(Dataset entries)
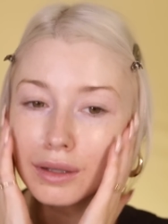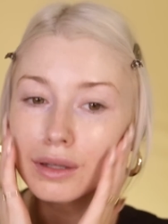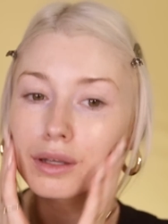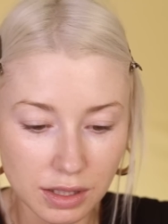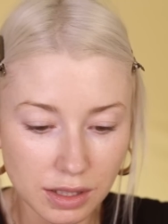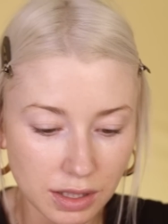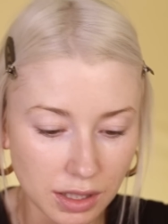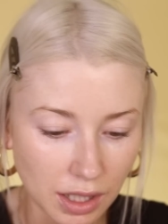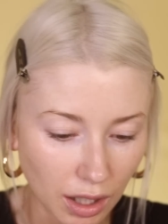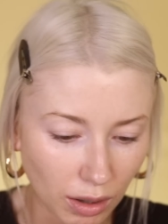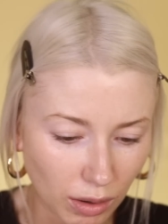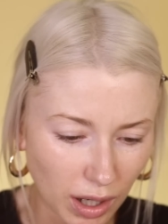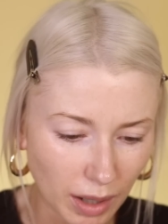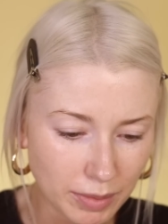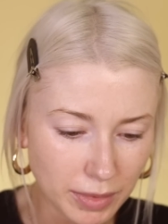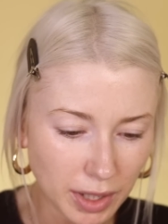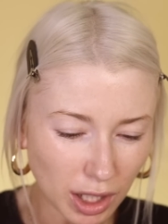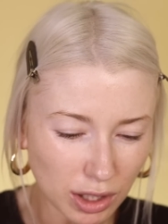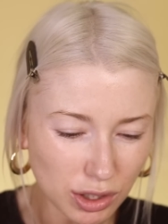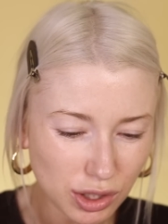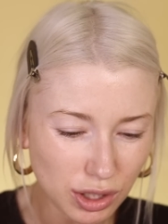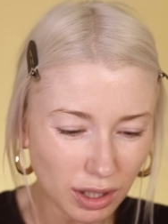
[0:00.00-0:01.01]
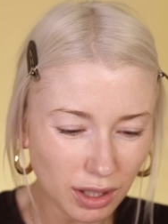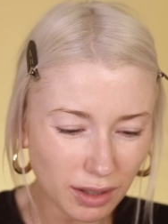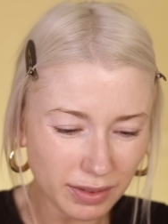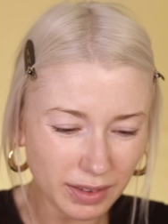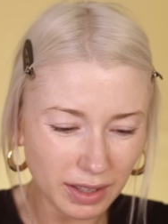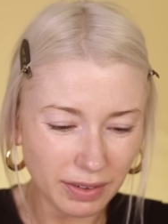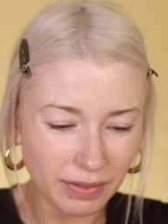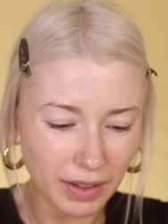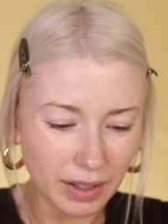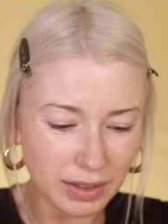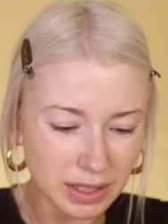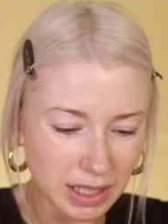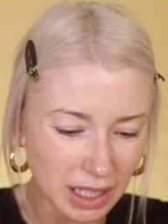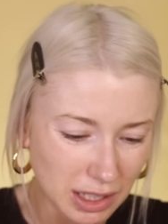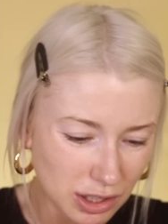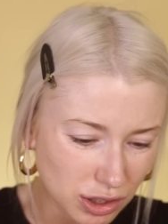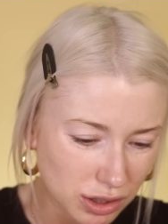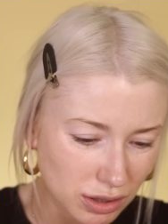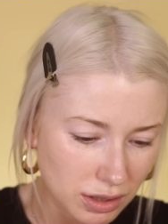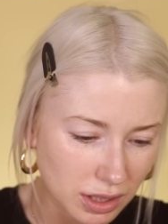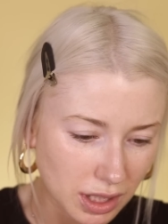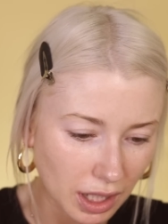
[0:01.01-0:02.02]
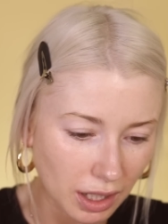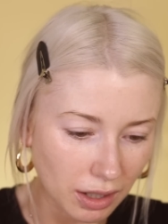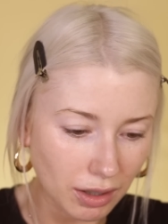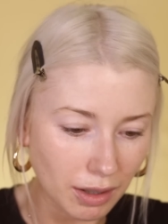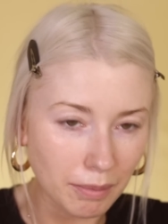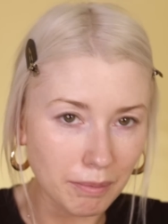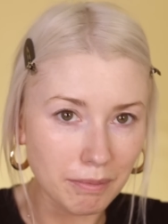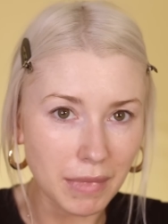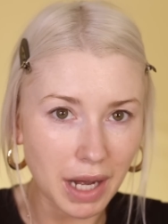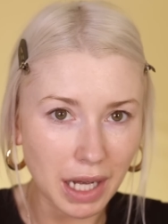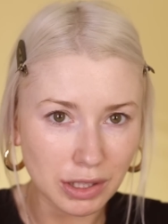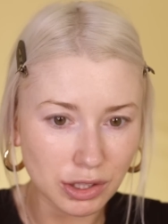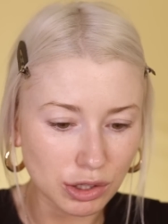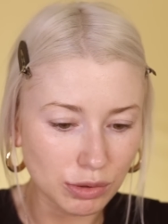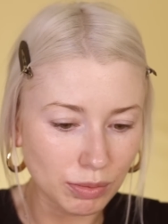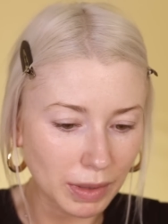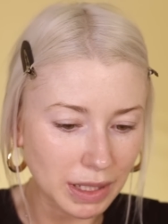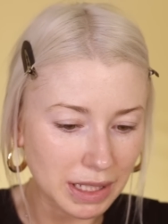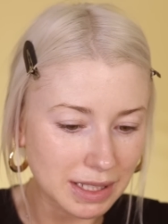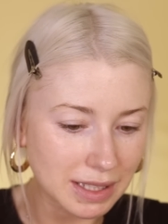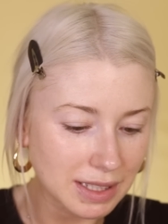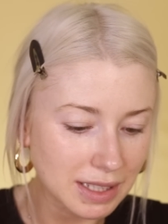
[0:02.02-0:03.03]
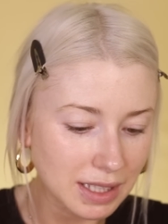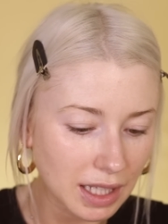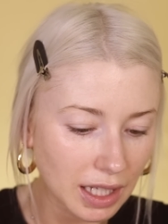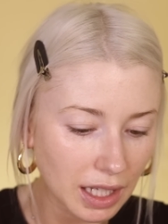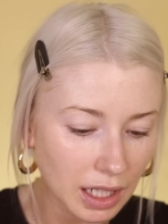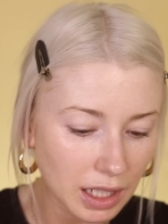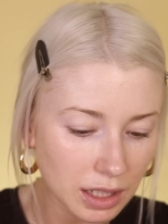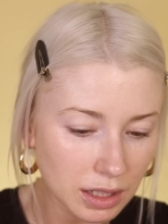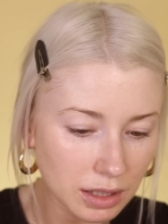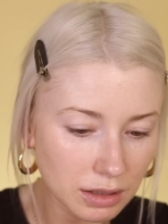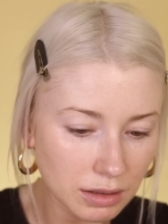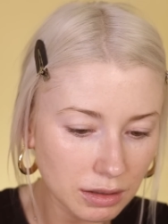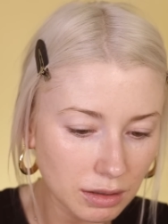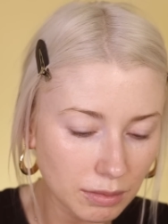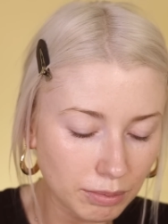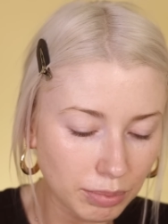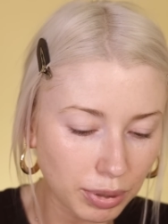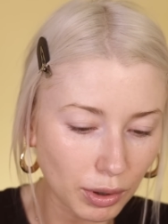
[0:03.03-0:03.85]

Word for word: So I'm not sure if the foundations are going to match my skin,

Exercise prompt:
A word-for-word restatement of all the lines above is needed, with the pictures omitted.

Exercise answer:
[0:00.00-0:01.01]
[0:01.01-0:02.02]
[0:02.02-0:03.03]
[0:03.03-0:03.85]

Word for word: So I'm not sure if the foundations are going to match my skin,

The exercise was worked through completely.